= Kingi Te Ahoaho Tahiwi =

New Zealand teacher (1883–1948)

Kingi Te Ahoaho Tahiwi (1 December 1883 - 20 December 1948) was a notable New Zealand teacher, interpreter, translator, rugby official and musician.

== Personal life ==
Tahiwi was born in Ōtaki, New Zealand, in 1883. He was of Māori descent and affiliated to the Ngāti Raukawa, Ngāti Whakaue and Te Arawa iwi. His father was Rawiri Rota Tahiwi of Ngāti Ruakawa and he was related to the Ngati Whakaue section of Te Arawa through his maternal line. His mother was Keita Koa, also known as Kapu Meaha and Keita Pera. Pirimi Pererika Tahiwi was one of his younger brothers. He was educated at Ōtaki and Te Aute college, where he later became an assistant master. Tahiwi was married to Jane, also known as Esther Armstrong of Ngai Tahu and Ngati Rakawa.

== Career ==
He was employed by the Department of Maori Affairs from 1915 until his death in 1948. He chaired the executive of the Ngāti Pōneke Māori Association and both the Poneke tribal and executive committees.

== Sporting interests ==
In 1926, Tahiwi became the secretary of the Maori Rugby Advisory Board. From 1927 until his death in 1948 he was the Board's representative on the executive of the New Zealand Rugby Union.
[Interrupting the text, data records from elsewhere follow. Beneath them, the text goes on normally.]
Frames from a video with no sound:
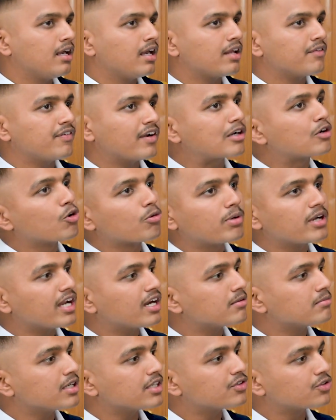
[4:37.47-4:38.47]
In fact, nobody
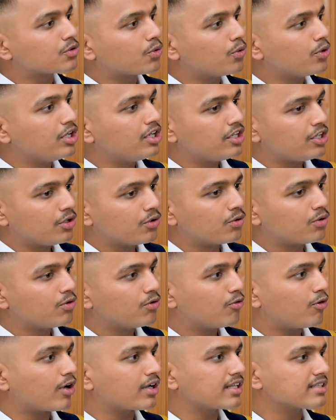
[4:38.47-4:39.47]
at my school knew
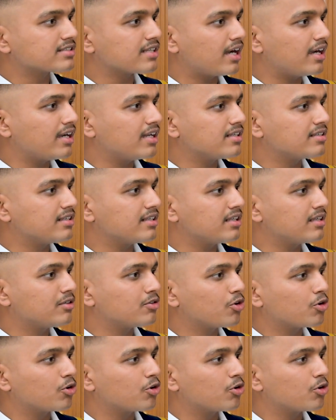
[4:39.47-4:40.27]
what is RDC.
He was also involved with administration of cricket, hockey, and athletics, as well as the New Zealand Maori Lawn Tennis Association.

== Honours and awards ==
In the 1946 New Year Honours, Tahiwi was appointed an Officer of the Order of the British Empire for services in connection with the organisation of the Māori war effort.

== Death ==
Tahiwi died on 20 December 1948 in Wellington.